I told my housemates that Fel designed costumes for television, because it was true, and because whatever else she did remained a mystery to me. Or not a mystery, exactly, but difficult to explain. What did she do all day?
Fel had money. I didn’t. I remember saying early on that this situation was bound to grow old very quickly: that I would not be able to keep up with her. I did, in the end, manage to convince her that taking me out to dinners I could not possibly afford, though good for my stomach, was bad for my spirit. But still she treated me to concerts, to song cycles at Wigmore Hall, to opera at the English National and the Royal.

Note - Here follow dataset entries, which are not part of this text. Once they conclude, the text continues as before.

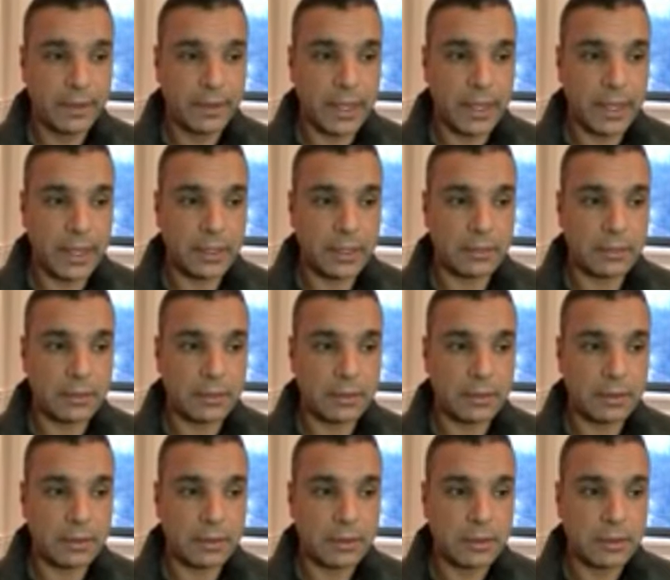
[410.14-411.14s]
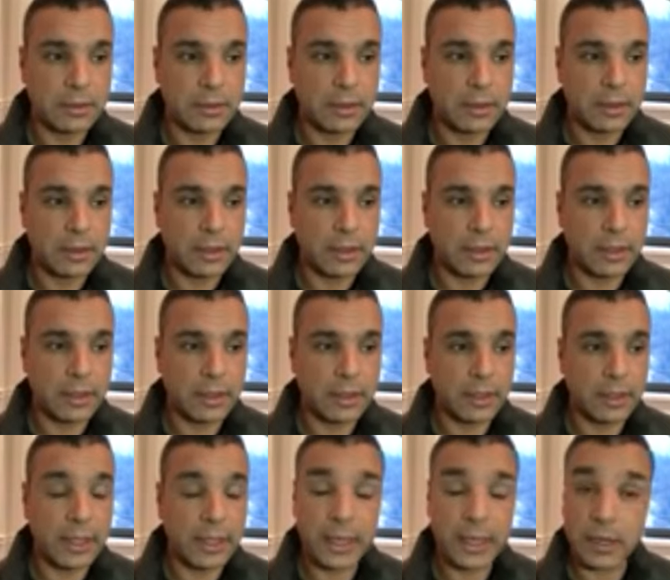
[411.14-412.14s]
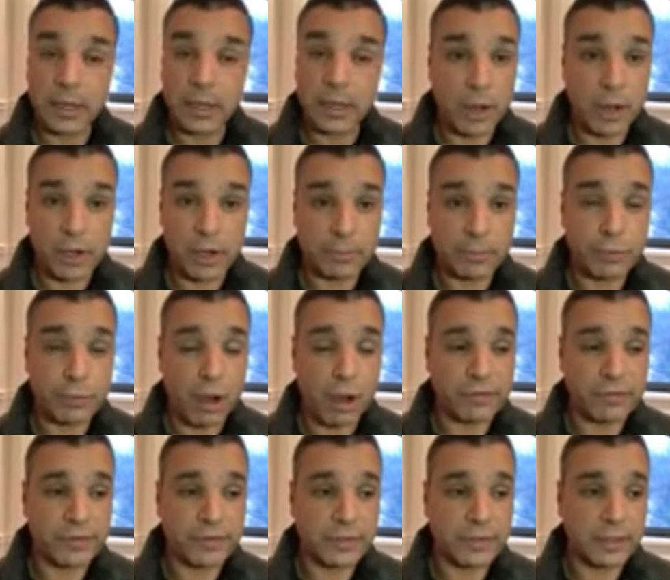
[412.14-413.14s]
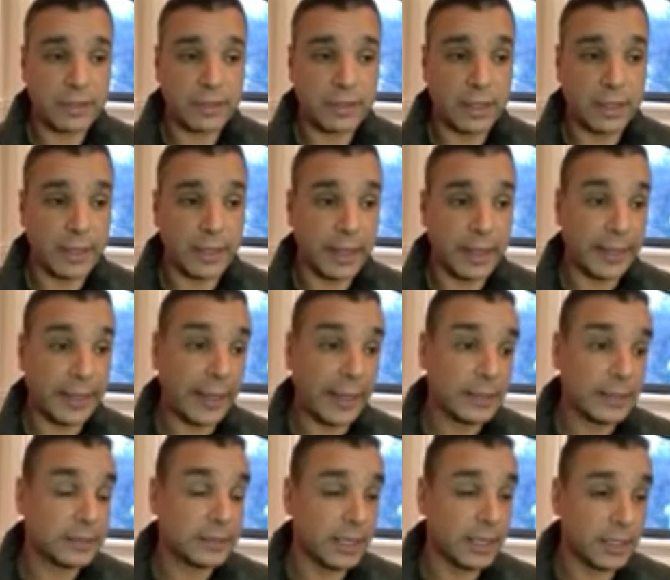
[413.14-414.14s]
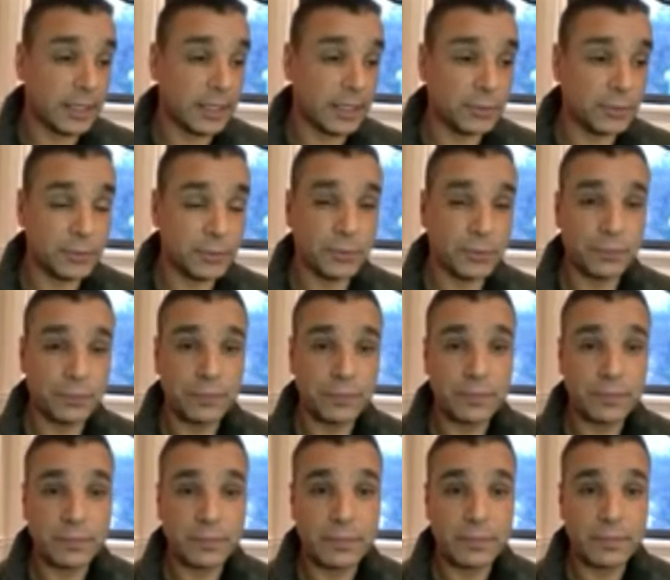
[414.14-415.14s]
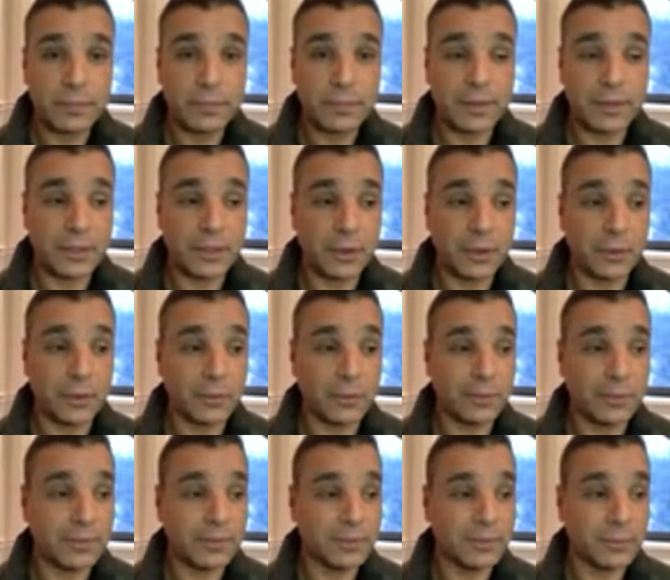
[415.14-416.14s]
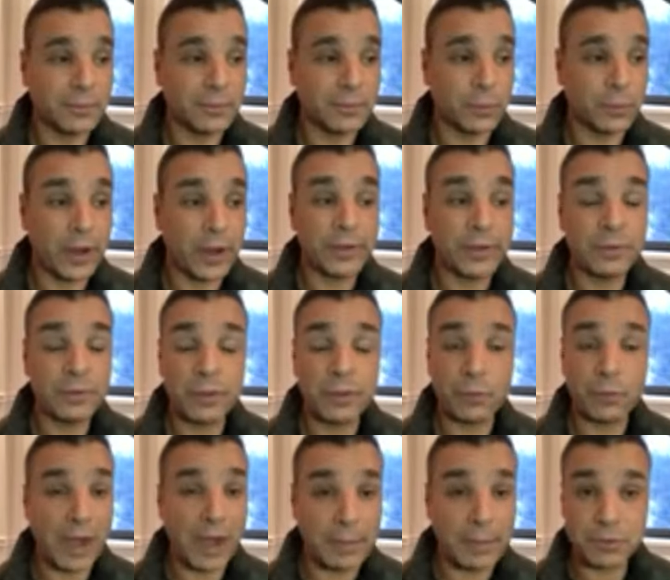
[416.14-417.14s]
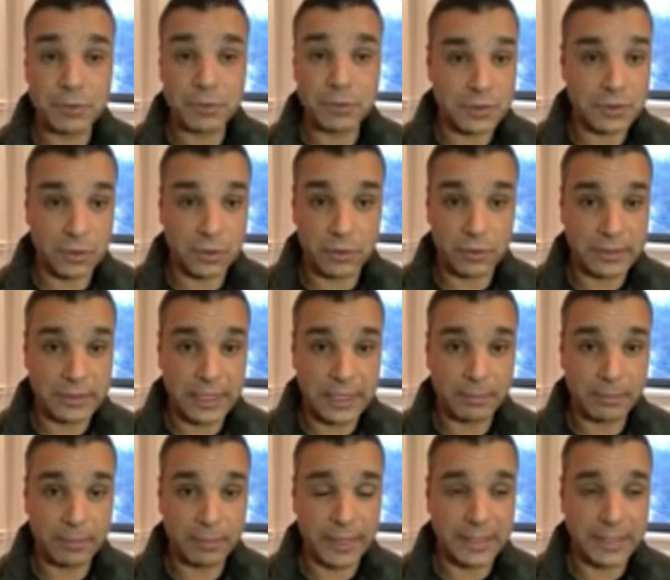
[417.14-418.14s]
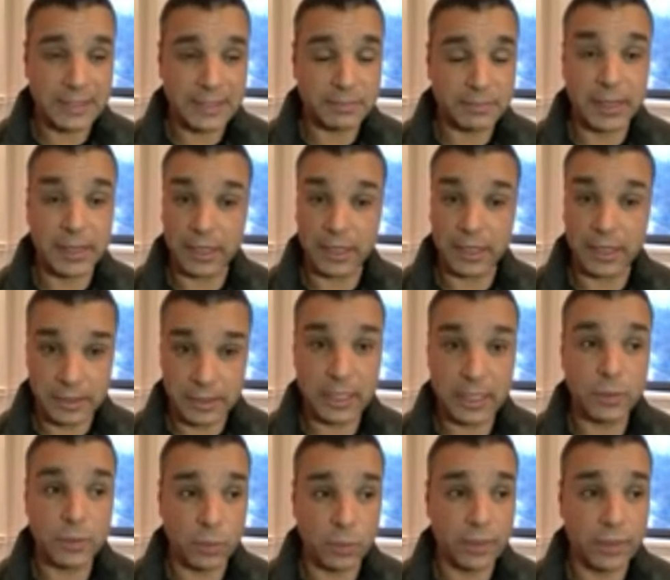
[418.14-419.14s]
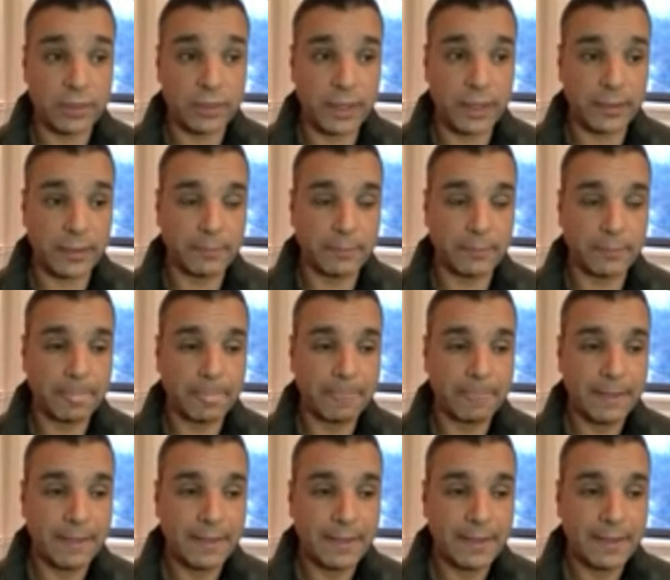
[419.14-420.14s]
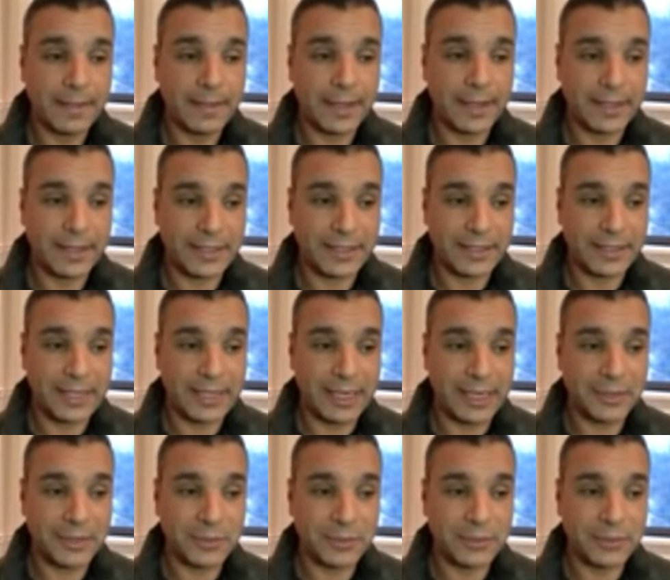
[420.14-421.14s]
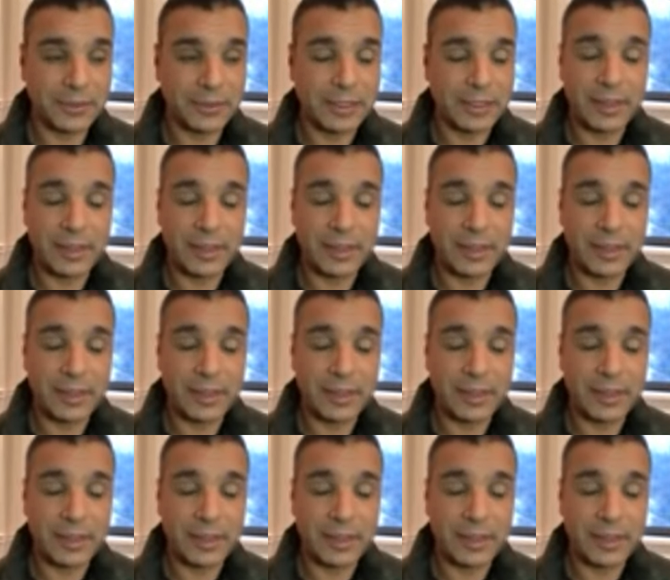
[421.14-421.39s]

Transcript: And again, I'm not a prophet. I, I can't tell you, you know, when the rapture is going to take place, but I can tell you one thing. I can tell you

She knew every piece. She knew every performer. Every soloist. She listened to music. Really listened, sometimes with the score in her lap. There didn’t seem to be any part of the cultural life of the city that she didn’t know like the back of her hand, and I couldn’t work out how she had acquired so much knowledge or how she sustained such a lively engagement with everything. She put me in mind of an ambitious foreigner, acquiring the trappings of a culture not her own. Which was, of course, exactly what she was. And like an ambitious foreigner, the culture she had acquired by diligent study was easy to parody. It was undeniably off-beam, and often yawningly over-serious. At the same time, it was richer than anything a native like me would ever gather out of the air.
She took me to lectures at the Whitechapel and the Barbican and the Tate. She wasn’t a student. She wasn’t an artist. She wasn’t a musician. She wasn’t working on a novel. She didn’t fit any art-school pigeonhole. Still she knew more about art, music, books and architecture than anyone I’d ever met, Stanislaw Lesniak included, and this is why, in time, Stan came to hate her so. She sucked everything in but she was more than a buff, more than an anorak in a pretty wrapper (this was her description of herself, one night among friends).
All she did was live, and so she lived, intensely and well. Her mind was like a steel trap. She forgot nothing. I had no idea what she saw in me. What I saw in her was someone who was used to considerably more than I could ever give her, and whose talents – even if, in the end, they simply boiled down to smart acquisition – ought to have earned her a sight more than a supporting role in Stella’s DARE.
‘What do you reckon?’
Thigh-high boots and brassiere. Open-weave tabard. Platform heels. A long dress made of translucent plastic, split to the thigh. Playsuit. Plastic camisole.
‘You’ve got to be kidding,’ I said.
‘This is just for the submarine. You should see my Moon gear.’
‘Please.’
Purple fright wig. Silvered eyeshades. Microskirt and thong. ‘Stella kept me behind an extra hour today for screen tests. I think she might have been hitting on me.’